The postscript was the Squire’s own, and was inserted in opposition to the cousin’s judgment. “She won’t come for the sake of the books,” said the cousin. But the Squire thought that the attractions should be piled up. “I wouldn’t talk of the honeymoon till I’d got her to come round a little,” said the cousin. The Squire thought that the cousin was falsely delicate, and pleaded that all girls like to be taken abroad when they’re married. The second half of the body of the letter was very much disfigured by the Squire’s petulance; so that the modesty with which he commenced was almost put to the blush by a touch of arrogance in the conclusion. That sentence in which the Squire declared that an estate ought not to be crippled for the sake of the widow was very much questioned by the cousin. “Such a word as “widow’” never ought to go into such a letter as this.” But the Squire protested that he would not be mealy-mouthed. “She can bear to think of it, I’ll go bail; and why shouldn’t she hear about what she can think about?” “Don’t talk about furniture yet, Tom,” the cousin said; but the Squire was obstinate, and the cousin became hopeless. That word about loving her with all his heart was the cousin’s own, but what followed, as to her being mistress of Spoon Hall, was altogether opposed to his judgment. “She’ll be proud enough of Spoon Hall if she comes here,” said the Squire. “I’d let her come first,” said the cousin.

We all know that the phraseology of the letter was of no importance whatever. When it was received the lady was engaged to another man; and she regarded Mr Spooner of Spoon Hall as being guilty of unpardonable impudence in approaching her at all.

“A red-faced vulgar old man, who looks as if he did nothing but drink,” she said to Lady Chiltern.

“He does you no harm, my dear.”

“But he does do harm. He makes things very uncomfortable. He has no business to think it possible. People will suppose that I gave him encouragement.”

“I used to have lovers coming to me year after year — the same people — whom I don’t think I ever encouraged; but I never felt angry with them.”

“But you didn’t have Mr Spooner.”

“Mr Spooner didn’t know me in those days, or there is no saying what might have happened.” Then Lady Chiltern argued the matter on views directly opposite to those which she had put forward when discussing the matter with her husband. “I always think that any man who is privileged to sit down to table with you is privileged to ask. There are disparities of course which may make the privilege questionable — disparities of age, rank, and means.”

“And of tastes,” said Adelaide.

“I don’t know about that. — A poet doesn’t want to marry a poetess, nor a philosopher a philosopheress. A man may make himself a fool by putting himself in the way of certain refusal; but I take it the broad rule is that a man may fall in love with any lady who habitually sits in his company.”

“I don’t agree with you at all.

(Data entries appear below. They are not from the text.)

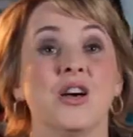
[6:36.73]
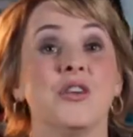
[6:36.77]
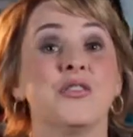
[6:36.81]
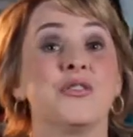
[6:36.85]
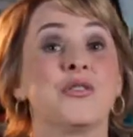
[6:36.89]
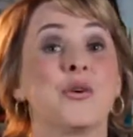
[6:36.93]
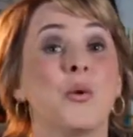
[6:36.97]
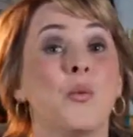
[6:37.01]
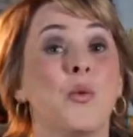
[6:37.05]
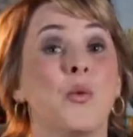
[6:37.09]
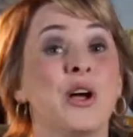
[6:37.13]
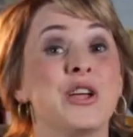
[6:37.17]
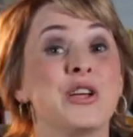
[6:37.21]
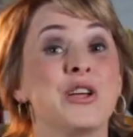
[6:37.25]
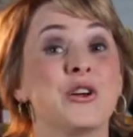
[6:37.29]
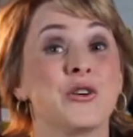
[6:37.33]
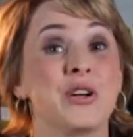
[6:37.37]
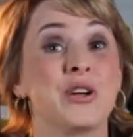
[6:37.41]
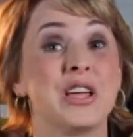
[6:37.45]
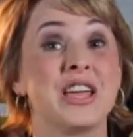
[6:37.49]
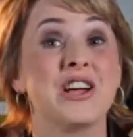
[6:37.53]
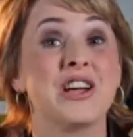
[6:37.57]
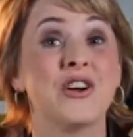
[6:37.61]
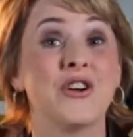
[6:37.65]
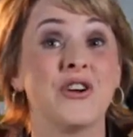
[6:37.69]
So what you're
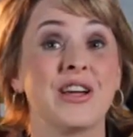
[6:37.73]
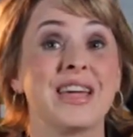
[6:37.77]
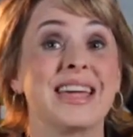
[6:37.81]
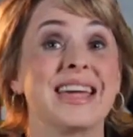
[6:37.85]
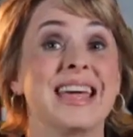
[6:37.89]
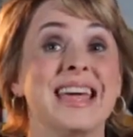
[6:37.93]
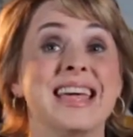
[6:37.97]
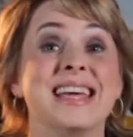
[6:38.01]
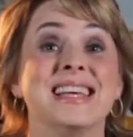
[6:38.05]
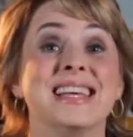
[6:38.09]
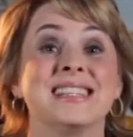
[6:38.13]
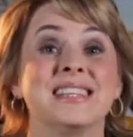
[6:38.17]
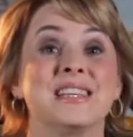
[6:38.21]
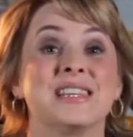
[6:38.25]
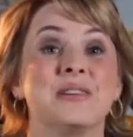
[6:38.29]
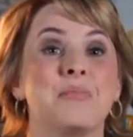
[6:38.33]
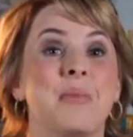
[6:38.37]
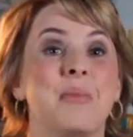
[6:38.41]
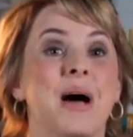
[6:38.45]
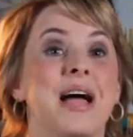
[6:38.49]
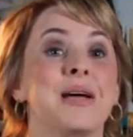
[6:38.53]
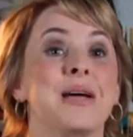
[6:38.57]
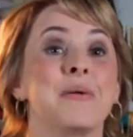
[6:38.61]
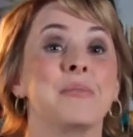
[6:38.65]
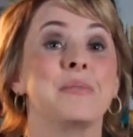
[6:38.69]
hearing isn't
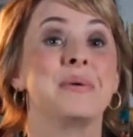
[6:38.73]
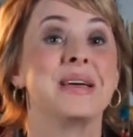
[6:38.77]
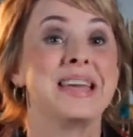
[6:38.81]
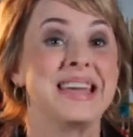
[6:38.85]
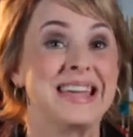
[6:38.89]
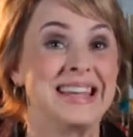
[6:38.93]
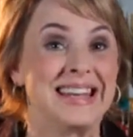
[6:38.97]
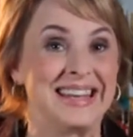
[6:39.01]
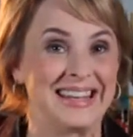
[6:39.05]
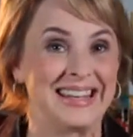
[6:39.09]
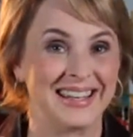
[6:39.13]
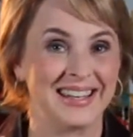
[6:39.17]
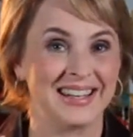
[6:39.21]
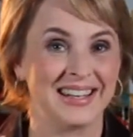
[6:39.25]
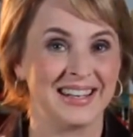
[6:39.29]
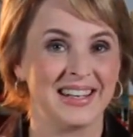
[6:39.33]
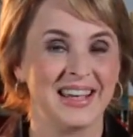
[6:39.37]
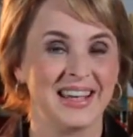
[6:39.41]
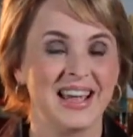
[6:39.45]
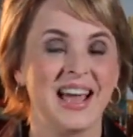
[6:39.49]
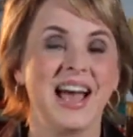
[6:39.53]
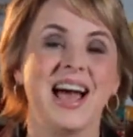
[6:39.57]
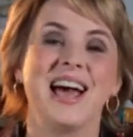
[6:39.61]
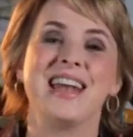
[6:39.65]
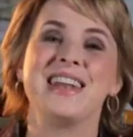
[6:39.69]
my opinion.
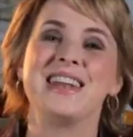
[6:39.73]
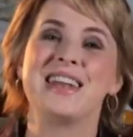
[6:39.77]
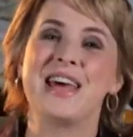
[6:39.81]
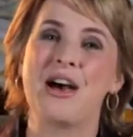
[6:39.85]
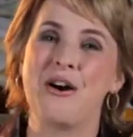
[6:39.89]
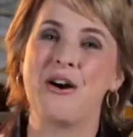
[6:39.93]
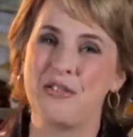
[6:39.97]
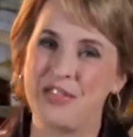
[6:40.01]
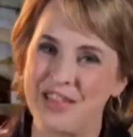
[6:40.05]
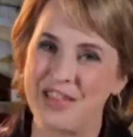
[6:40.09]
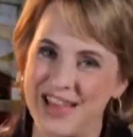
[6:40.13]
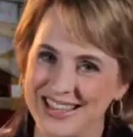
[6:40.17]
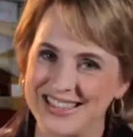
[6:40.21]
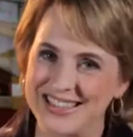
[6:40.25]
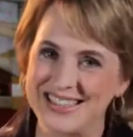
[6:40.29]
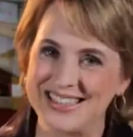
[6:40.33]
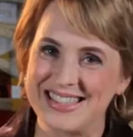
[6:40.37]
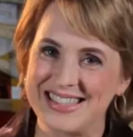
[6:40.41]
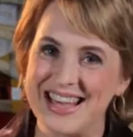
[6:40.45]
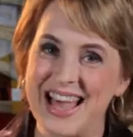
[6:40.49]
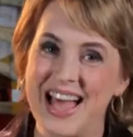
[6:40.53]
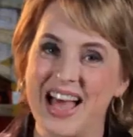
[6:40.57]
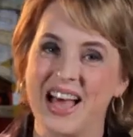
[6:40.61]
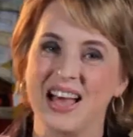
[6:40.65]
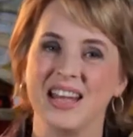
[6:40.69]
Now that
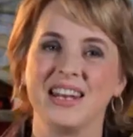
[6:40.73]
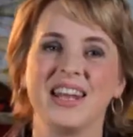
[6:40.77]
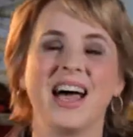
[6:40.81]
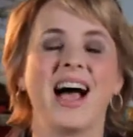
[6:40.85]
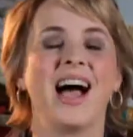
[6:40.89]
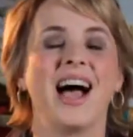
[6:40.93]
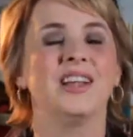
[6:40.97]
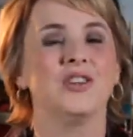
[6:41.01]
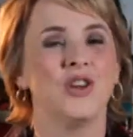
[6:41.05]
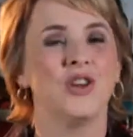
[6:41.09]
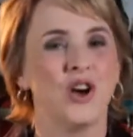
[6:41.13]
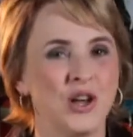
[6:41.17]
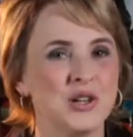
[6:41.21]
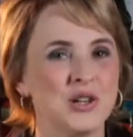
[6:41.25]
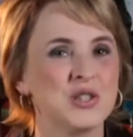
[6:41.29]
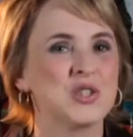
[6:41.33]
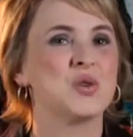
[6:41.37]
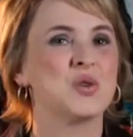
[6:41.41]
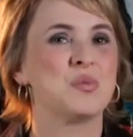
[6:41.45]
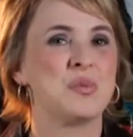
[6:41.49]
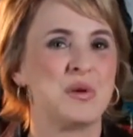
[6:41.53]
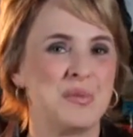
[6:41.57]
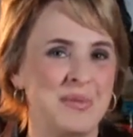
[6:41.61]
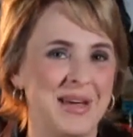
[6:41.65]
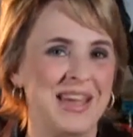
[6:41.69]
said, I'll also
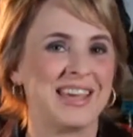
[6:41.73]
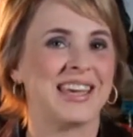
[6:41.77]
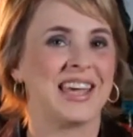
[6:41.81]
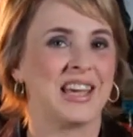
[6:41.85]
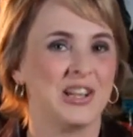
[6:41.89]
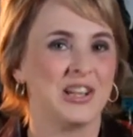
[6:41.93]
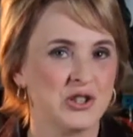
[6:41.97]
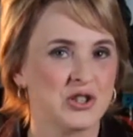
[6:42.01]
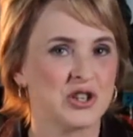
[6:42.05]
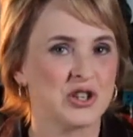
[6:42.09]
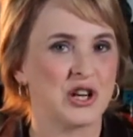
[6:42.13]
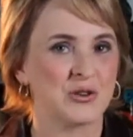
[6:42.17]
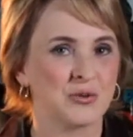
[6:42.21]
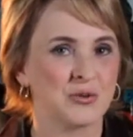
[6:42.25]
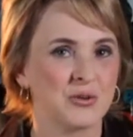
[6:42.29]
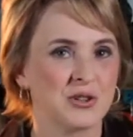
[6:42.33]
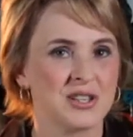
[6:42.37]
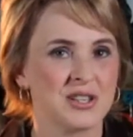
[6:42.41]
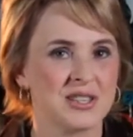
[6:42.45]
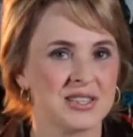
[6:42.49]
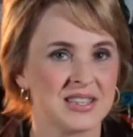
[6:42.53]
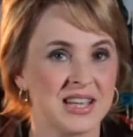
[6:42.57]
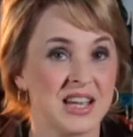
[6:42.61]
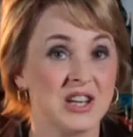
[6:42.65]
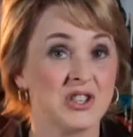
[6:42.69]
be making
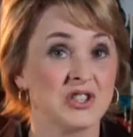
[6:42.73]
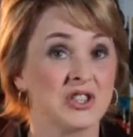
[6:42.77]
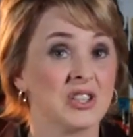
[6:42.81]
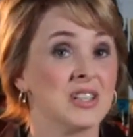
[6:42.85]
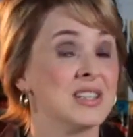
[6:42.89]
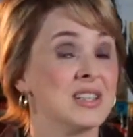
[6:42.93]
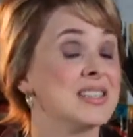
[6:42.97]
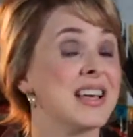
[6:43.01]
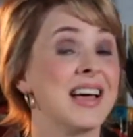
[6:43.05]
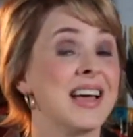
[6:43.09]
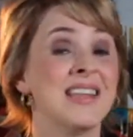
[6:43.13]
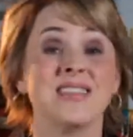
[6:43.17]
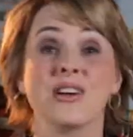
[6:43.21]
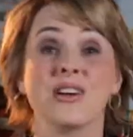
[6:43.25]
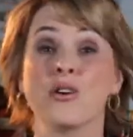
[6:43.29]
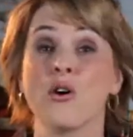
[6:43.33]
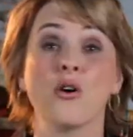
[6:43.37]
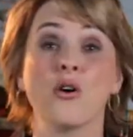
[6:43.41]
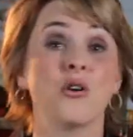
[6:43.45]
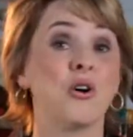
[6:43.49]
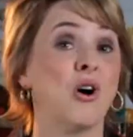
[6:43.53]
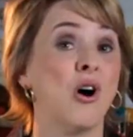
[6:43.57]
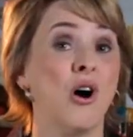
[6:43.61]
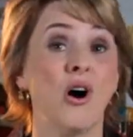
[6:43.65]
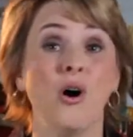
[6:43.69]
generalizations and there
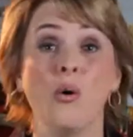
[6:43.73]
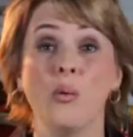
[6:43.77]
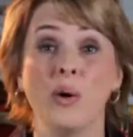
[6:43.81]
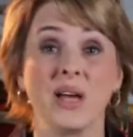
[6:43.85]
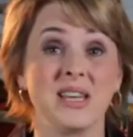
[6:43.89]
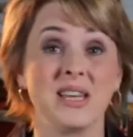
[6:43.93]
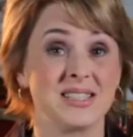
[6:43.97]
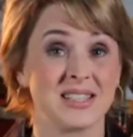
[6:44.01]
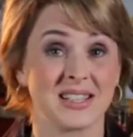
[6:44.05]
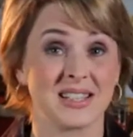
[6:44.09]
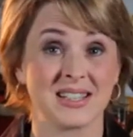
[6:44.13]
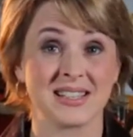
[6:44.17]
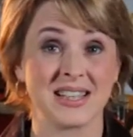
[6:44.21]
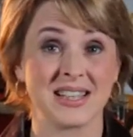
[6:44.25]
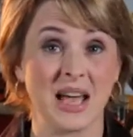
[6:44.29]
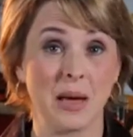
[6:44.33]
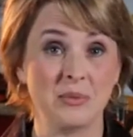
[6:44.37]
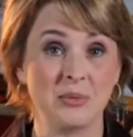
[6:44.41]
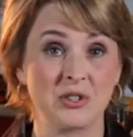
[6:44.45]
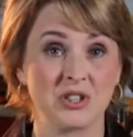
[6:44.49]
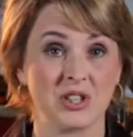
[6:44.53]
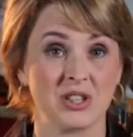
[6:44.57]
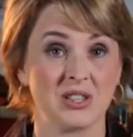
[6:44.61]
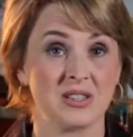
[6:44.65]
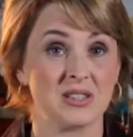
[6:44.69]
are always
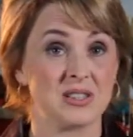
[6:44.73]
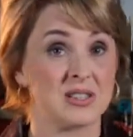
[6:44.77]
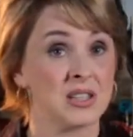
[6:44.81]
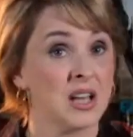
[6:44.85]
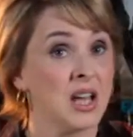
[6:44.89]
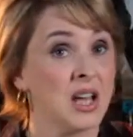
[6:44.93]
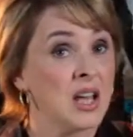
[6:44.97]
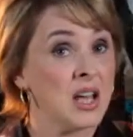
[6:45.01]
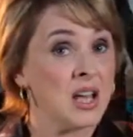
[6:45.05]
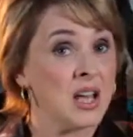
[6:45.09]
exceptions.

What would be said if the curate at Long Royston were to propose to one of the FitzHoward girls?”

“The Duchess would probably ask the Duke to make the young man a bishop out of hand, and the Duke would have to spend a morning in explaining to her the changes which have come over the making of bishops since she was young. There is no other rule that you can lay down, and I think that girls should understand that they have to fight their battles subject to that law. It’s very easy to say, ““No.’’”

“But a man won’t take “No.’’”

“And it’s lucky for us sometimes that they don’t,” said Lady Chiltern, remembering certain passages in her early life.

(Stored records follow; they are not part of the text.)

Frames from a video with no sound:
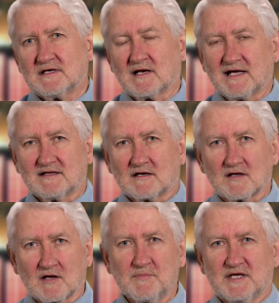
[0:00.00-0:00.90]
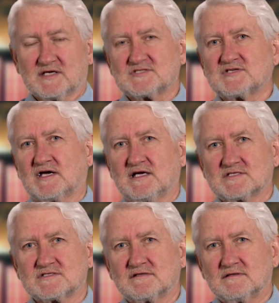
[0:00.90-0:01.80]
unlike the Columbian
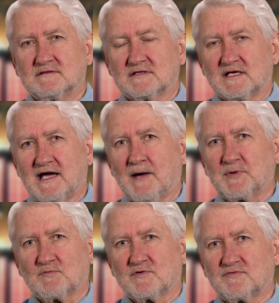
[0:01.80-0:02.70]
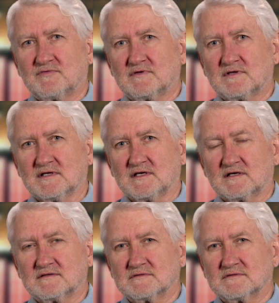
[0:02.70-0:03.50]
Exchange that happened with theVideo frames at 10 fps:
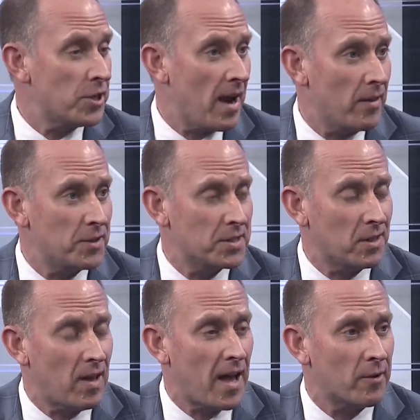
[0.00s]
challenge as
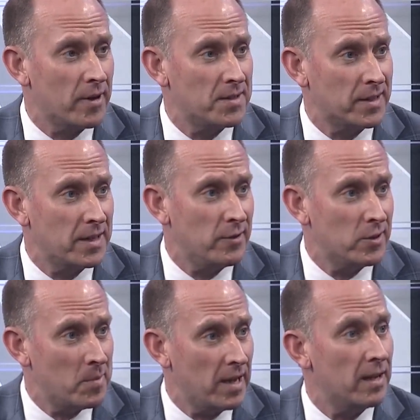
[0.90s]
a lottery is to continue
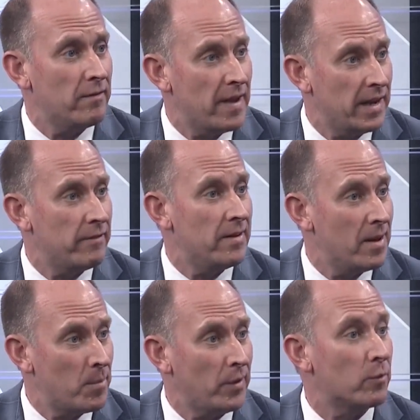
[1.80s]
to be innovative and
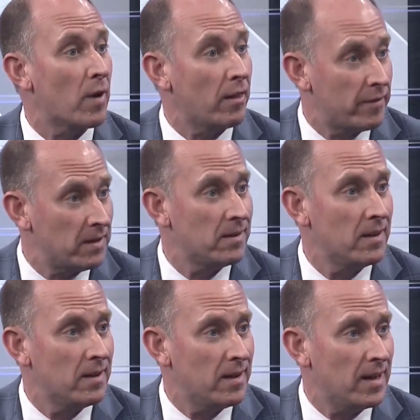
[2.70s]
nimble and relevant
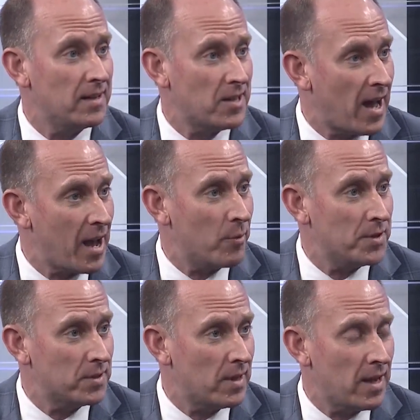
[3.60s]
uh, to
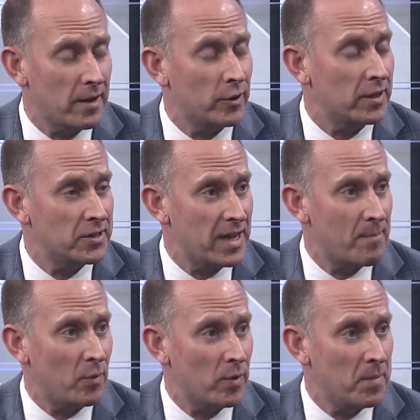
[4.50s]
Iowans. Uh, a good
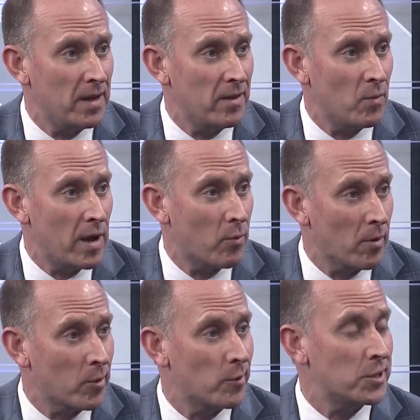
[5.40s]
example would be the way we're
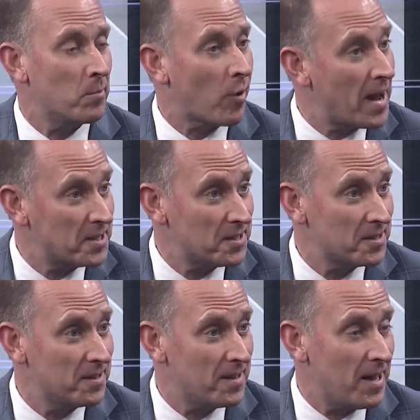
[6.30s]
approaching
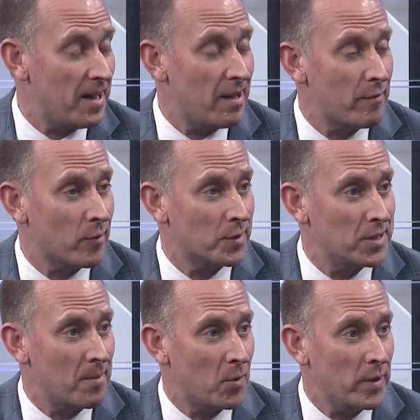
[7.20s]
prizes. Uh, for
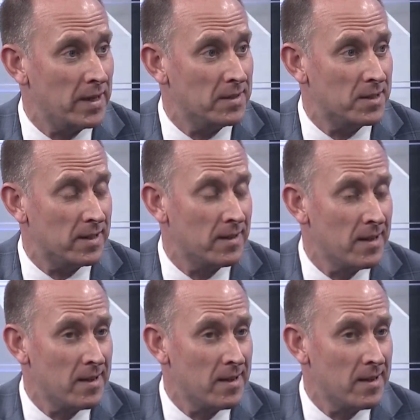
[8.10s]
example, we need to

The answer was written that night by Lord Chiltern after much consultation. As to the nature of the answer — that it should be a positive refusal — of course there could be no doubt; but then arose a question whether a reason should be given, or whether the refusal should be simply a refusal. At last it was decided that a reason should be given, and the letter ran as follows:

MY DEAR MR SPOONER, “I am commissioned to inform you that Miss Palliser is engaged to be married to Mr Gerard Maule.

“Yours faithfully, “ CHILTERN .”

The young lady had consented to be thus explicit because it had been already determined that no secret should be kept as to her future prospects.

“He is one of those poverty-stricken wheedling fellows that one meets about the world every day,” said the Squire to his cousin — “a fellow that rides horses that he can’t pay for, and owes some poor devil of a tailor for the breeches that he sits in. They eat, and drink, and get along heaven only knows how. But they’re sure to come to smash at last. Girls are such fools nowadays.”

“I don’t think there has ever been much difference in that,” said the cousin.

“Because a man greases his whiskers, and colours his hair, and paints his eyebrows, and wears kid gloves, by George, they’ll go through fire and water after him. He’ll never marry her.”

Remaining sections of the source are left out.